Folha de S. Paulo


Sísifa feliz

O mundo tem uma relação complicada com os atores. A primeira impressão é que são idolatrados: frequentam todas as campanhas publicitárias, vivem nos castelos de "Caras", nas ilhas de "Contigo", nas cordilheiras da "Quem".

No entanto basta um olhar mais aprofundado para perceber uma relação, no mínimo, desconfiada para com (sempre quis usar "para com") o ator.

"Não acredita nele, esse cara é um ator". O ator está lá nos últimos círculos do inferno, ao lado dos advogados e dos atendentes de telemarketing.

A mesma desconfiança temos com a mulher, de quem a sabedoria popular diz que devemos desconfiar. "Como pode querer que a mulher vá viver sem mentir?" "Todo o mundo trai, a diferença é que mulher sabe trair."

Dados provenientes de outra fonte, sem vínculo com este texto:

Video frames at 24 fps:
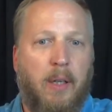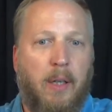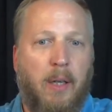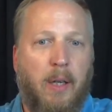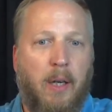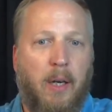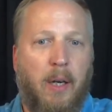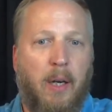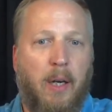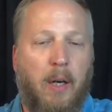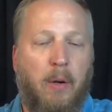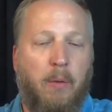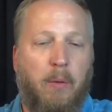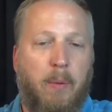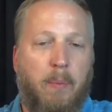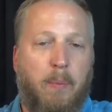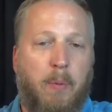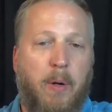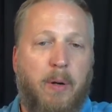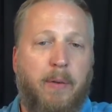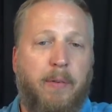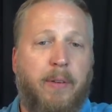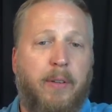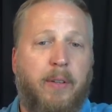We
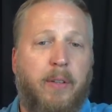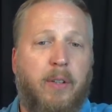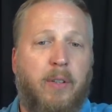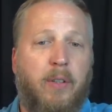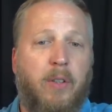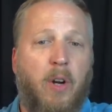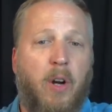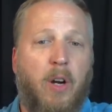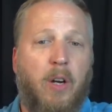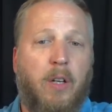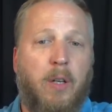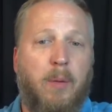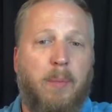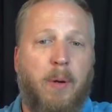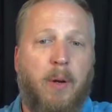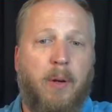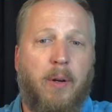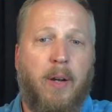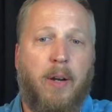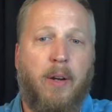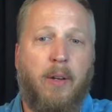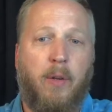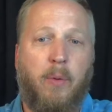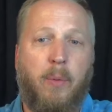previously talked
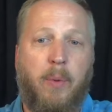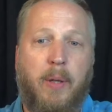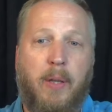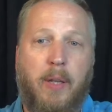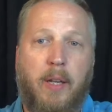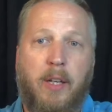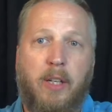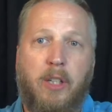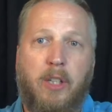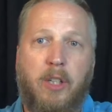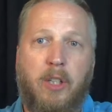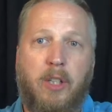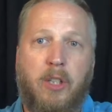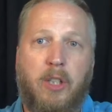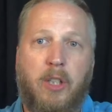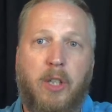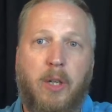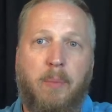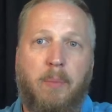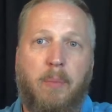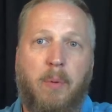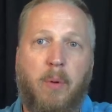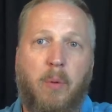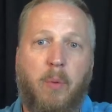about how the
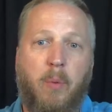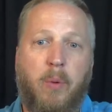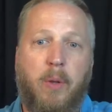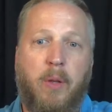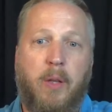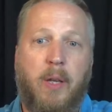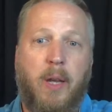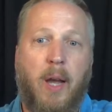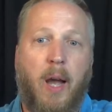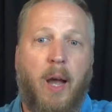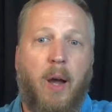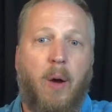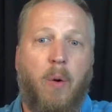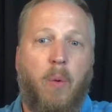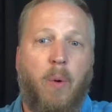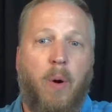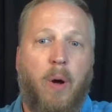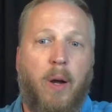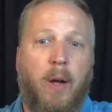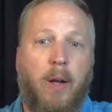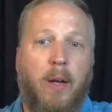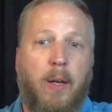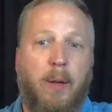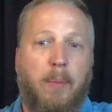relationship with
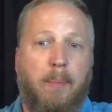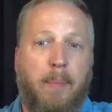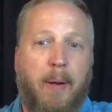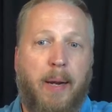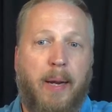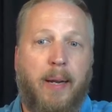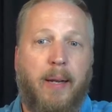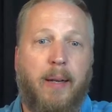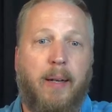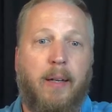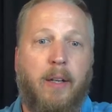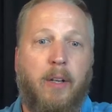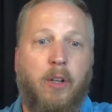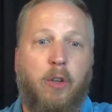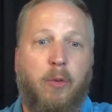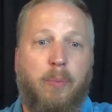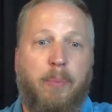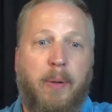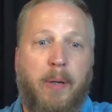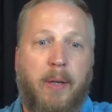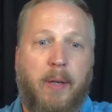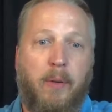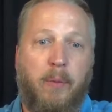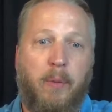Yahweh and man is
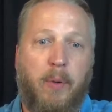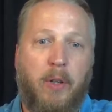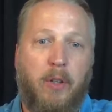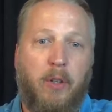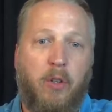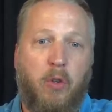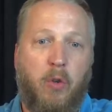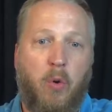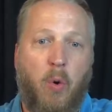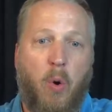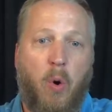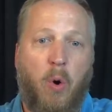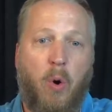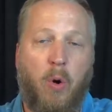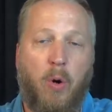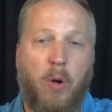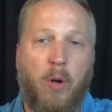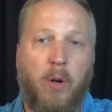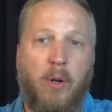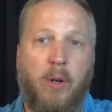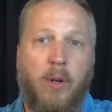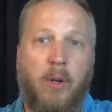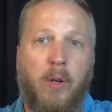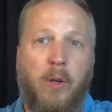being
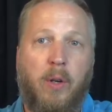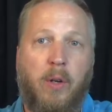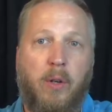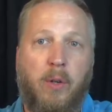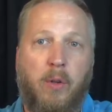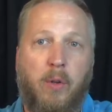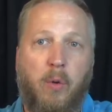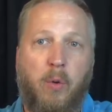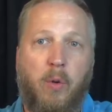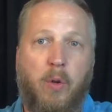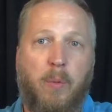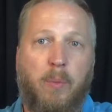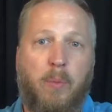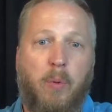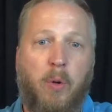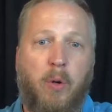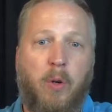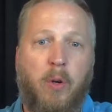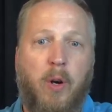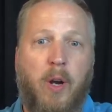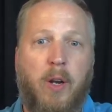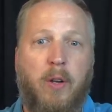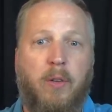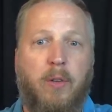restored through the
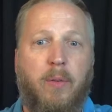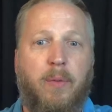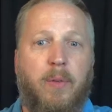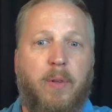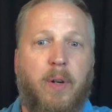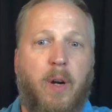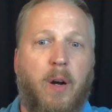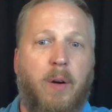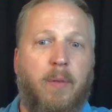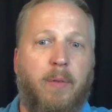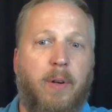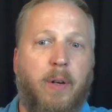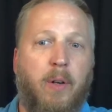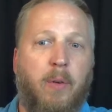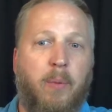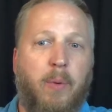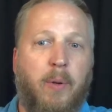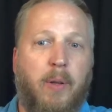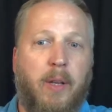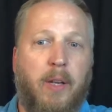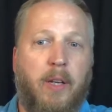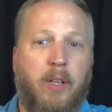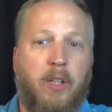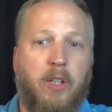progressive covenant
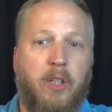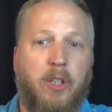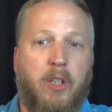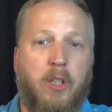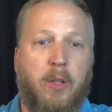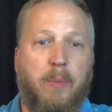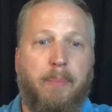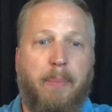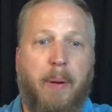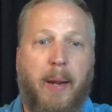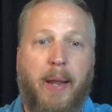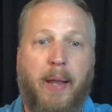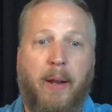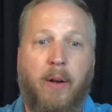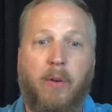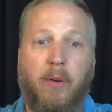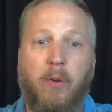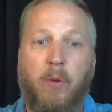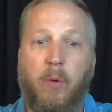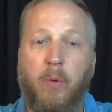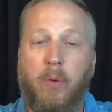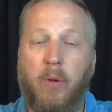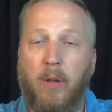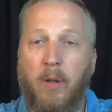relationship
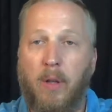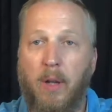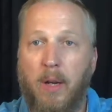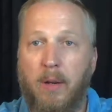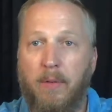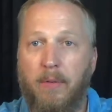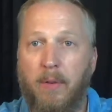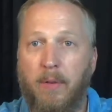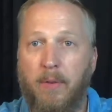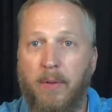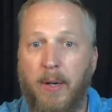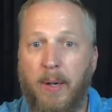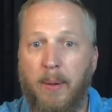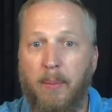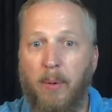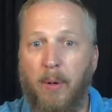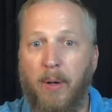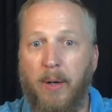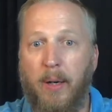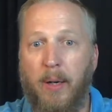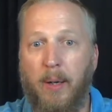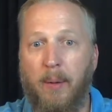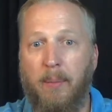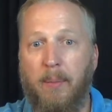pattern through the life of
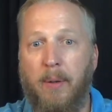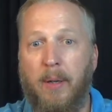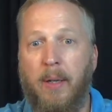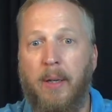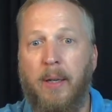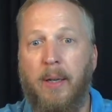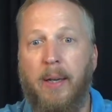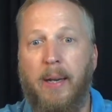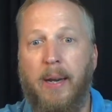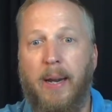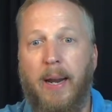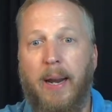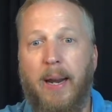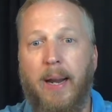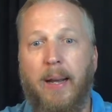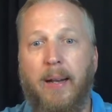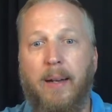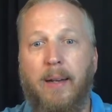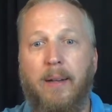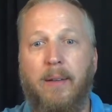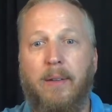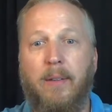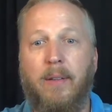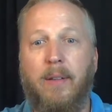Abraham
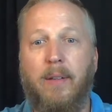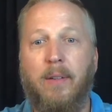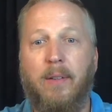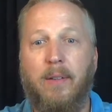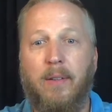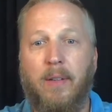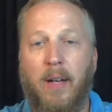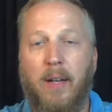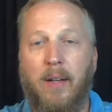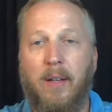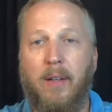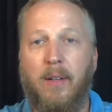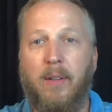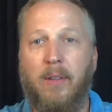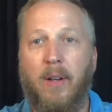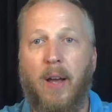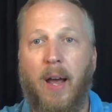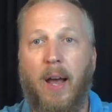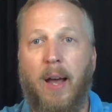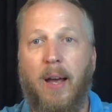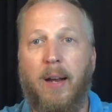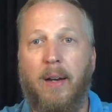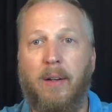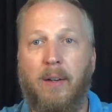and his descendants
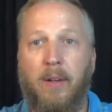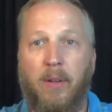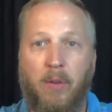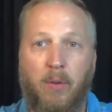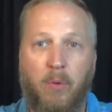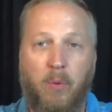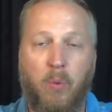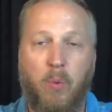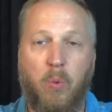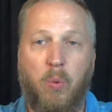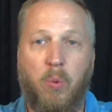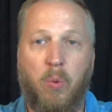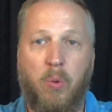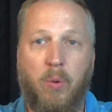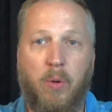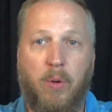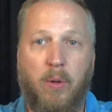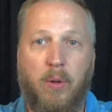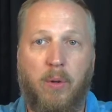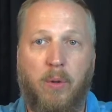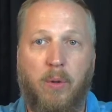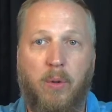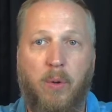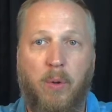on through
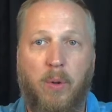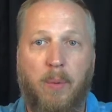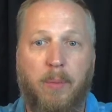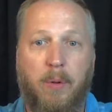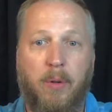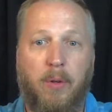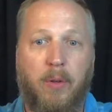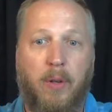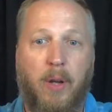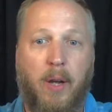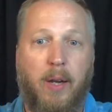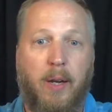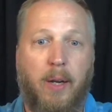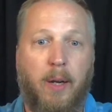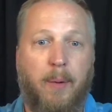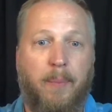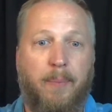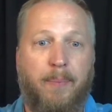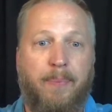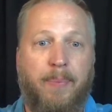to the Messiah.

Toda mulher é vista como uma atriz: talvez seja a possibilidade de esconder a paternidade que deixe o homem paranoico. Talvez seja a possibilidade de fingir um orgasmo. O fato é que aprendemos desde cedo: mulher mente.

Fernanda Torres venceu todos os preconceitos. Mulher, atriz, filha de gênios (mais que isso: filha da nossa maior unanimidade), Fernanda é a pessoa mais genial –e confiável– que eu conheço. Sigo ela há muito tempo.

Na época, para seguir alguém não bastava clicar no "follow" –antigamente era preciso ir aos teatros, cinemas, enfrentar filas, pagar ingressos.

Mesmo que fosse na televisão: era preciso ficar acordado até tarde, perder festas, jantares, aniversários –dava trabalho gostar das pessoas.

Segui a Fernanda obsessivamente, e ela nunca me decepcionou.

Seu livro "Fim" é um primor. Seu livro "Sete Anos" é uma delícia do começo ao fim. Fernanda fala de pornochanchada como quem fala de Nietzsche, enxergando metafísica na putaria e vice-versa.

Foge do óbvio como se ele fosse um atendente de telemarketing. Cada coluna tem o entusiasmo da primeira e a coragem da última. Fernanda levou para a crônica o grande trunfo da atriz, o de injetar emoção na repetição.

Camus comparava o ator a Sísifo, figura mitológica condenada a carregar uma pedra até o alto do monte e, chegando ao topo, assistir a pedra rolar ribanceira abaixo, para só aí repetir sua tarefa. A cada dia, o ator de teatro perde tudo o que faz e, no dia seguinte, retoma tudo do começo.

Fernanda, nossa melhor Sísifa, passou a vida empurrando cada rocha como se fosse a primeira, como se fosse a última. À diferença dos espetáculos, suas novas rochas já não precisam descer ribanceira abaixo. No livro, elas estão lá no alto, perfeitamente suspensas, enfileiradas, como um Stonehenge celeste –só nos resta venerá-las.